Nico leaned over and flipped open the door to the cage that held the rat. The animal immediately ran up Nico’s outstretched arm, nuzzled the little man’s ear, and then settled himself on Nico’s shoulder.
“Don’t worry, Hermes,” said Nico, with more tenderness than Max had ever heard in the man’s voice. “I would never leave you here alone. We’ll go together.”
“I can look after the rat,” Max said.
“Not this rat.”
A silence fell between them.
Max found that his anger had dissipated, replaced with a profound sadness.

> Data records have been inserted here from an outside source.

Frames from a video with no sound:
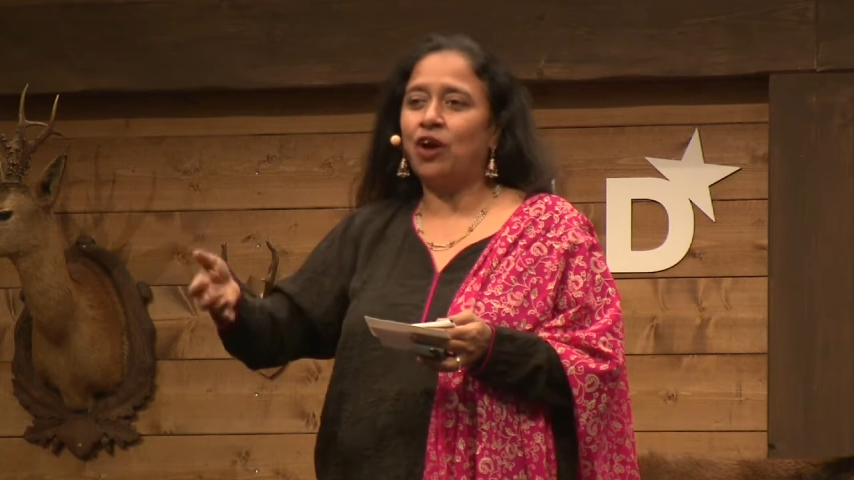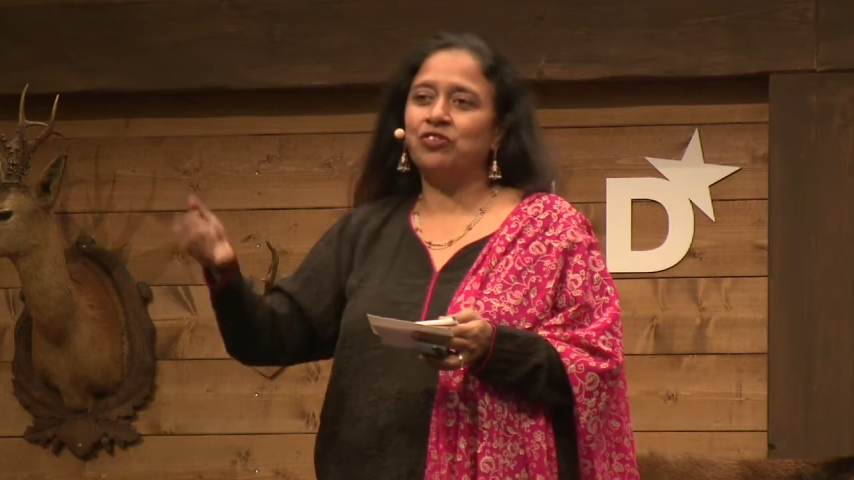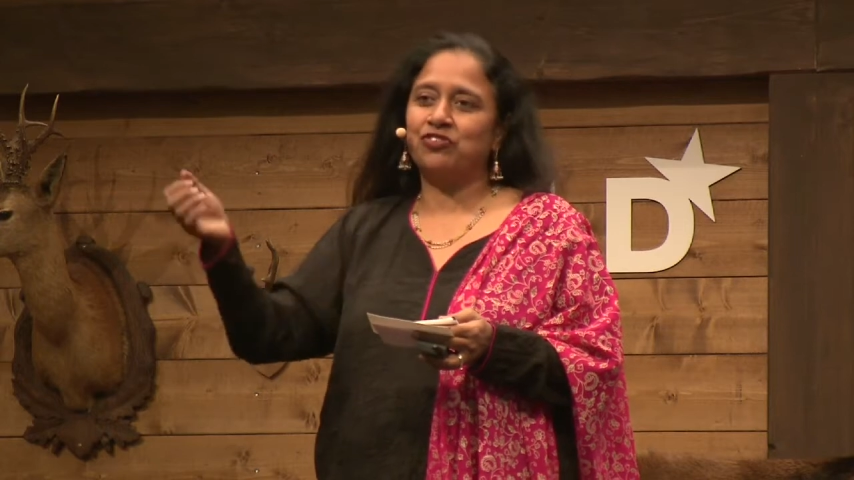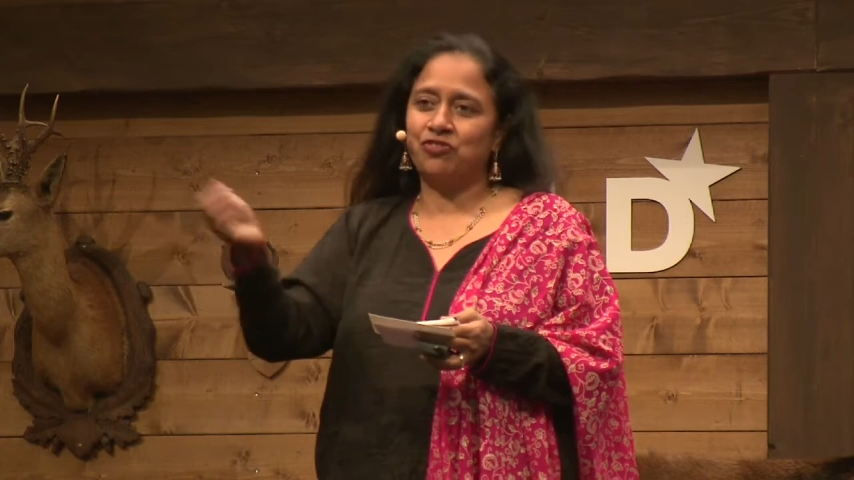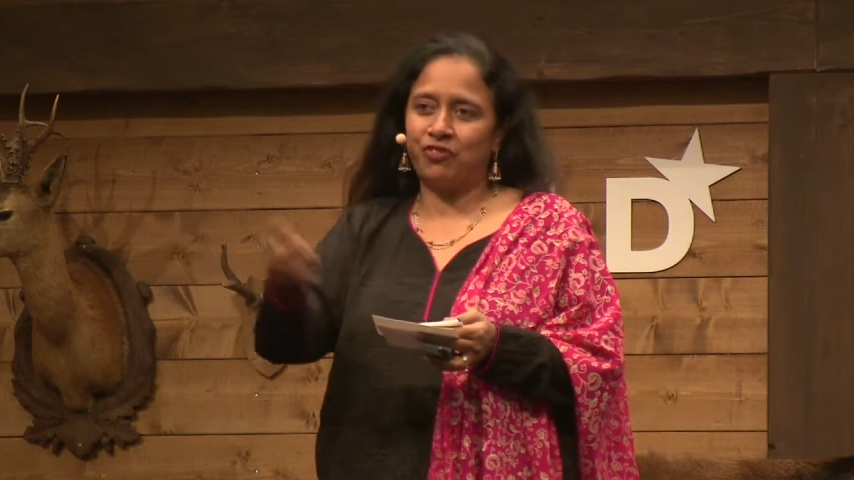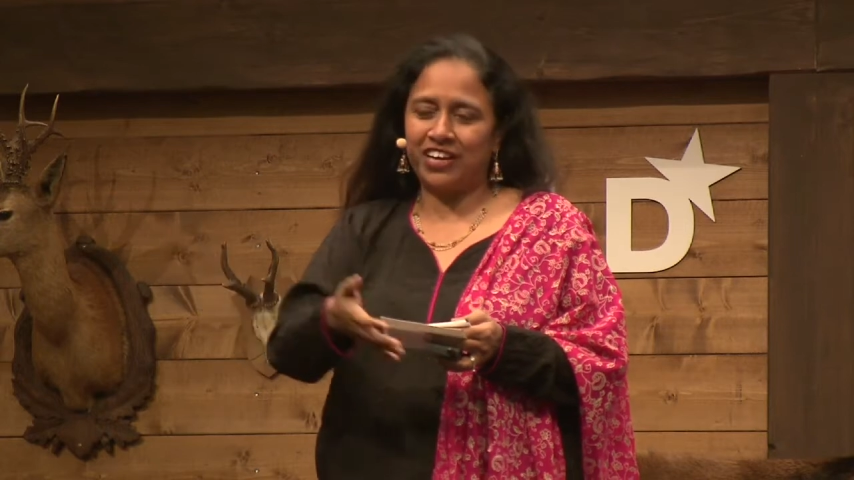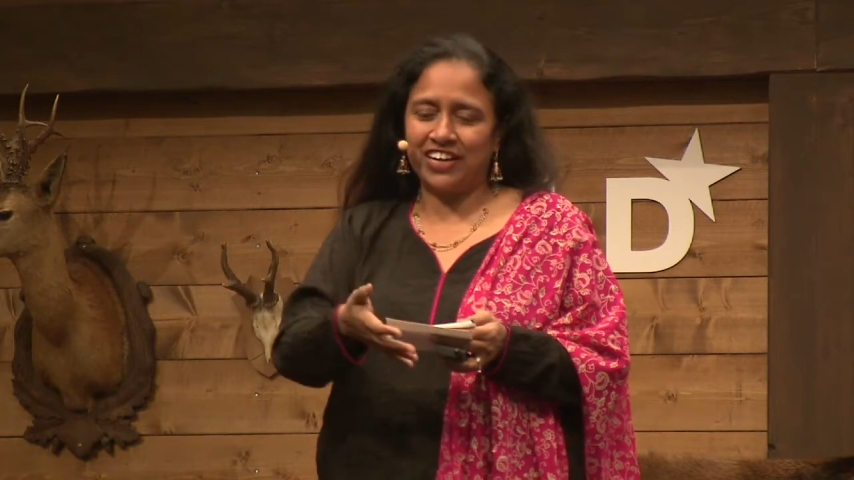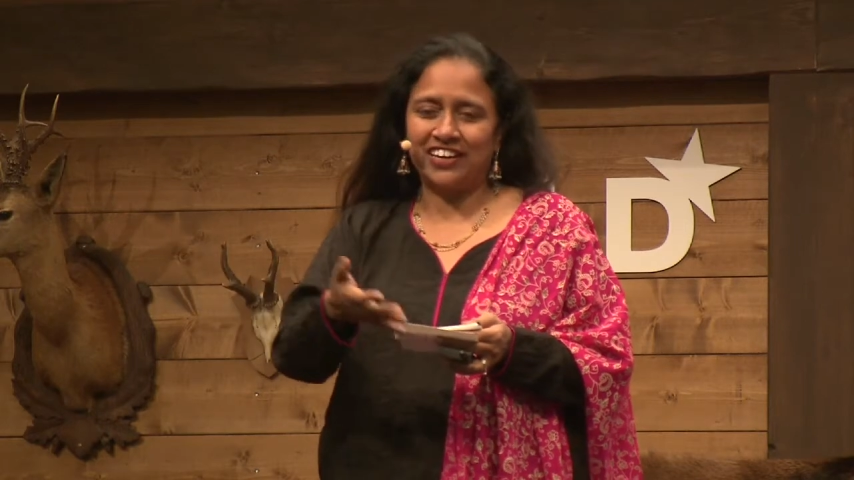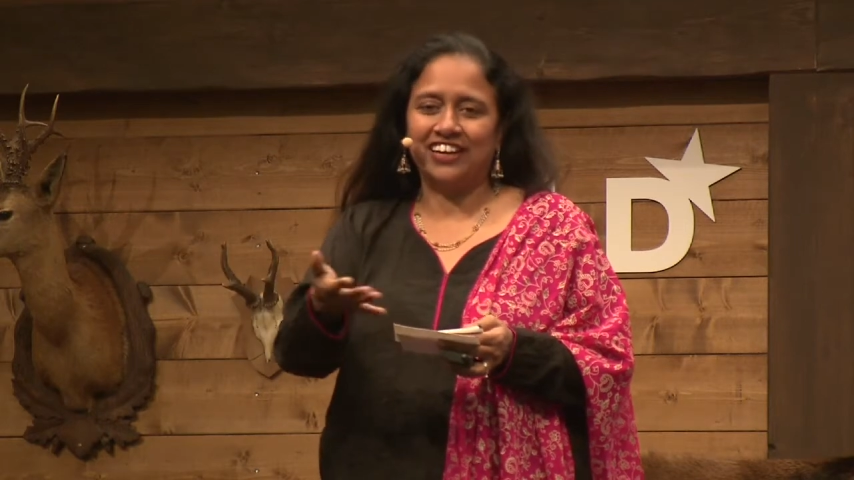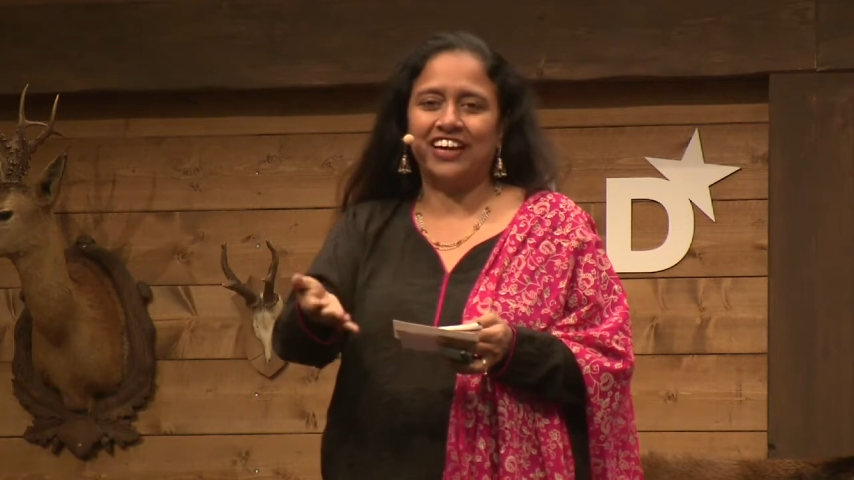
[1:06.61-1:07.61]
how to strain
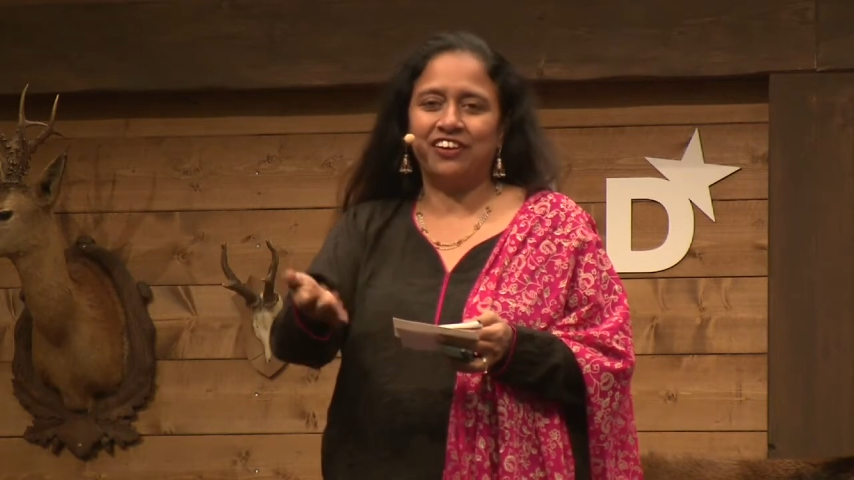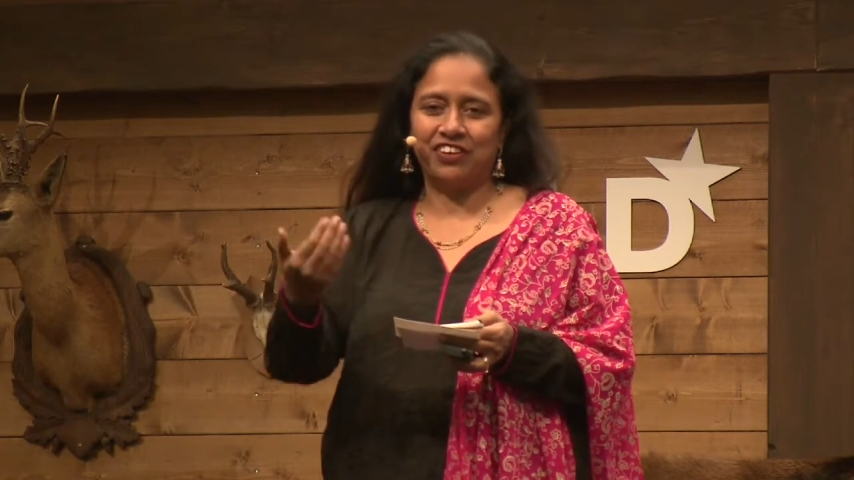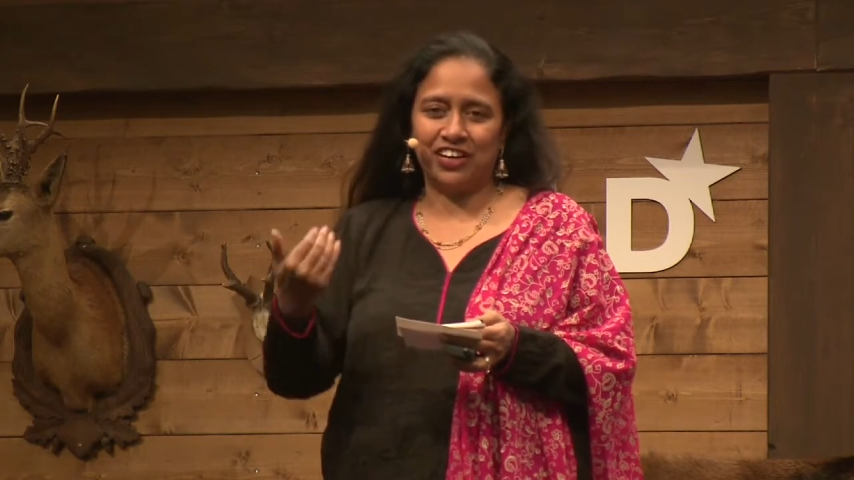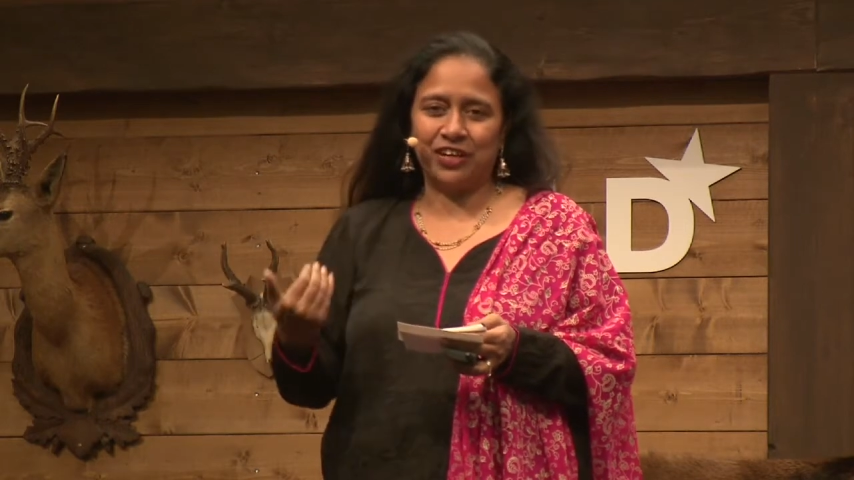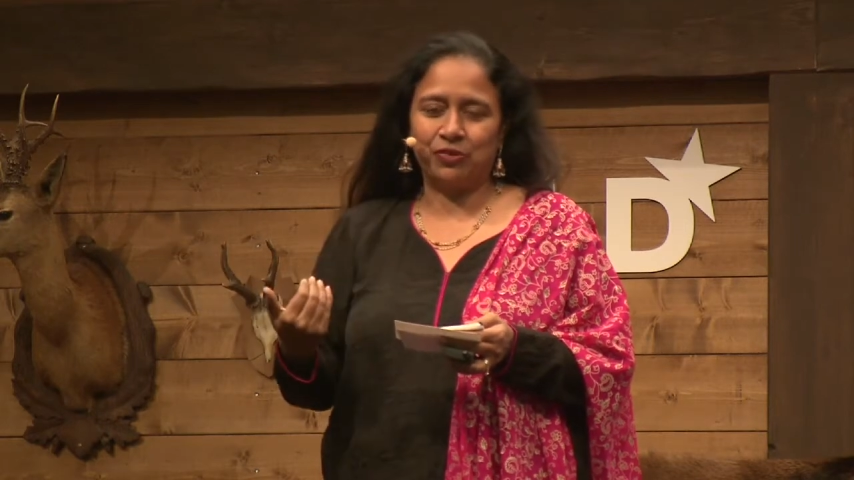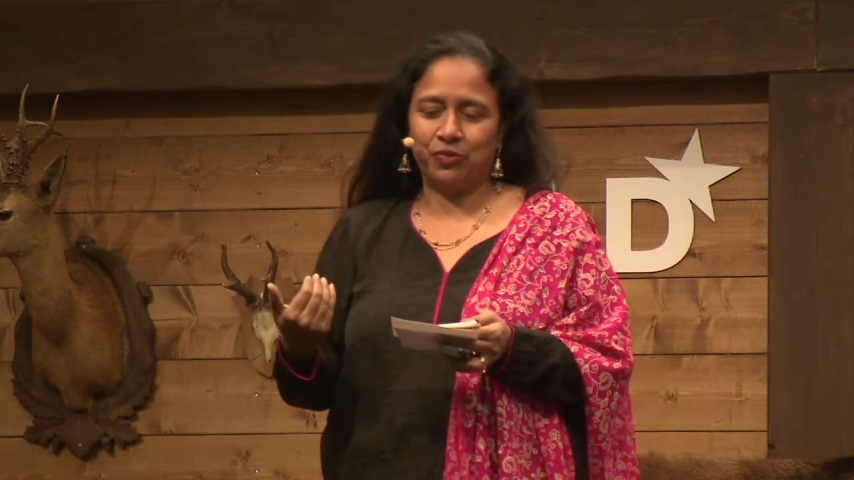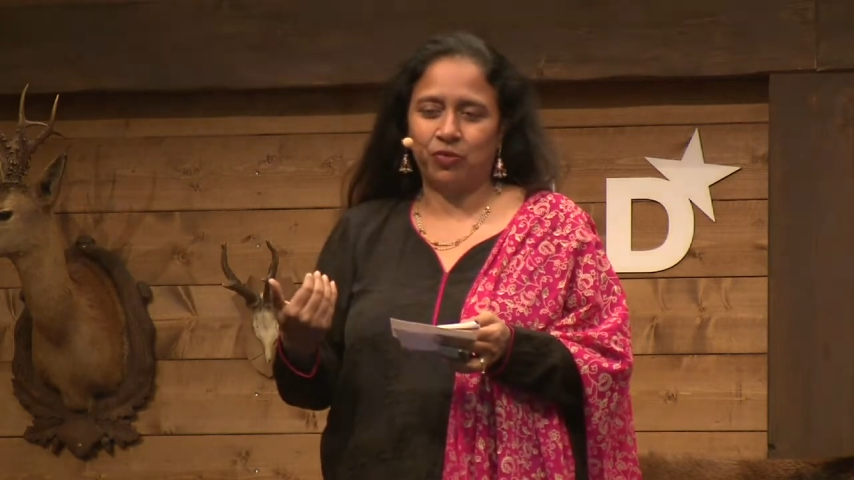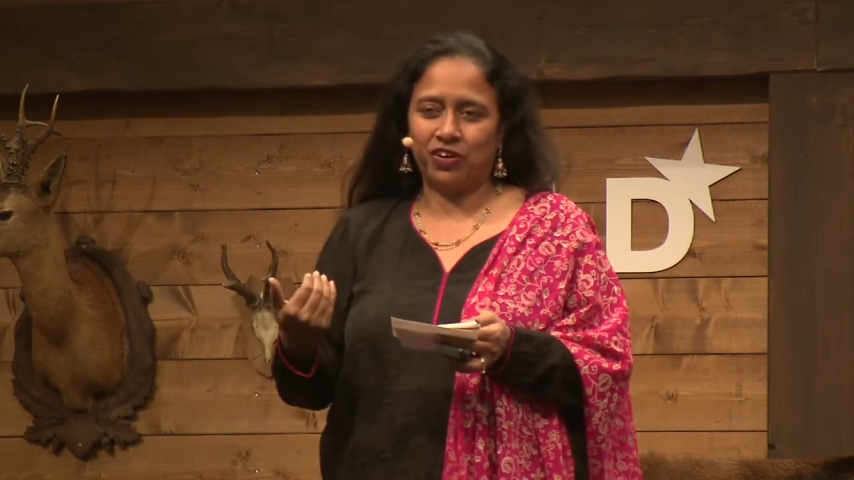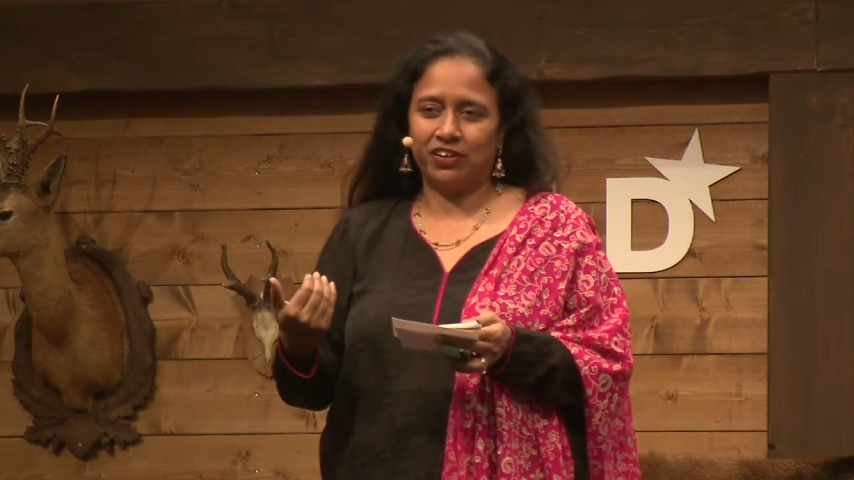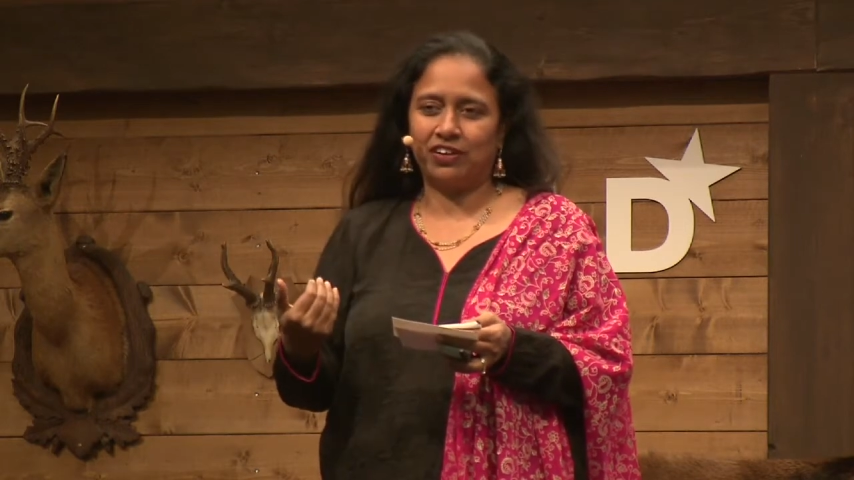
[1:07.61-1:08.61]
it and get really good
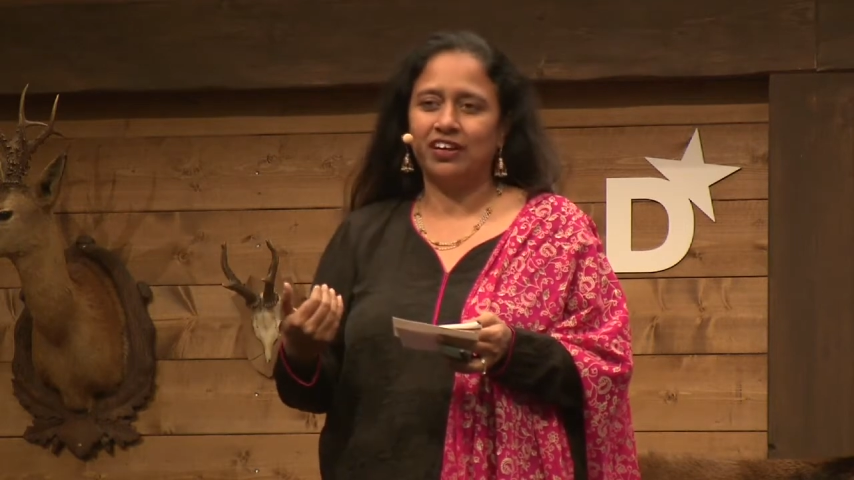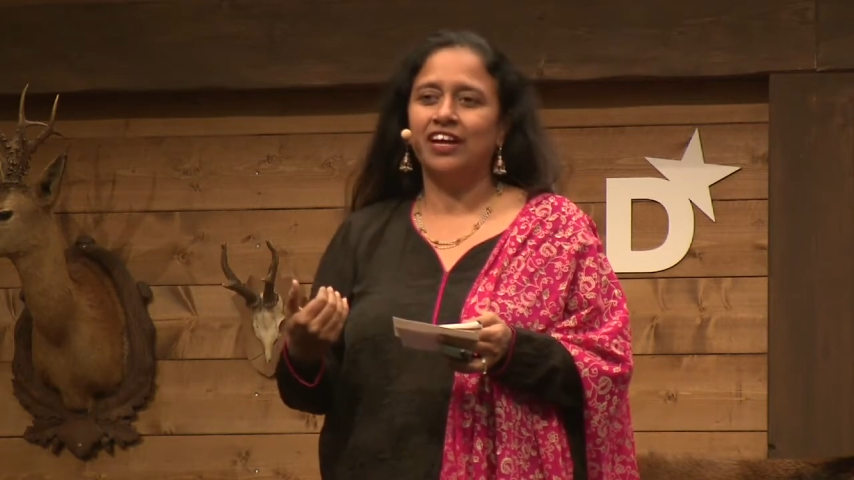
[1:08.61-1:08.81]
water.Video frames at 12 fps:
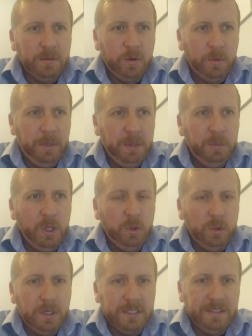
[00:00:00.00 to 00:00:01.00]
would be
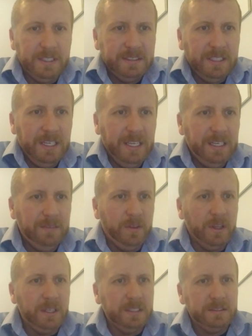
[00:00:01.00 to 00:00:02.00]
blue because it's the end of
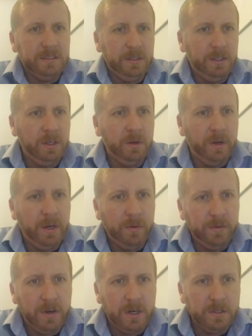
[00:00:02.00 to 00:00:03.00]
the list, so you're going in
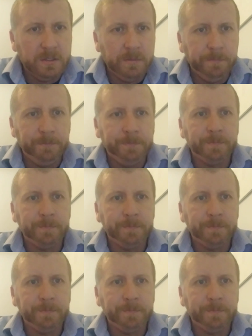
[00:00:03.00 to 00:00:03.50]
reverse.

You are the only family I have,
Max wanted to say.
Don’t leave me
.
“You will have a family of your own,” Nico said, as if reading his thoughts. “And you don’t need me as much as you think you do. Also, I’ve stolen a number of things from you.”
“I know you have.”
“And if Sarah had let me sleep with her, I would have.”
“Okay. The moment you’re dead I’m shagging Oksana.” Max turned away, trying to control the spasm in his throat.
“It all comes down to sex, apparently,” said a familiar voice. Max turned. Sarah was standing in the door of the library. She looked like hell. She looked wonderful. “All right, I’m here and I’m ready to open a hell portal to get Pols back. The question is . . . what happens after that?”
“Precisely,” said Nico. “It’s very exciting.”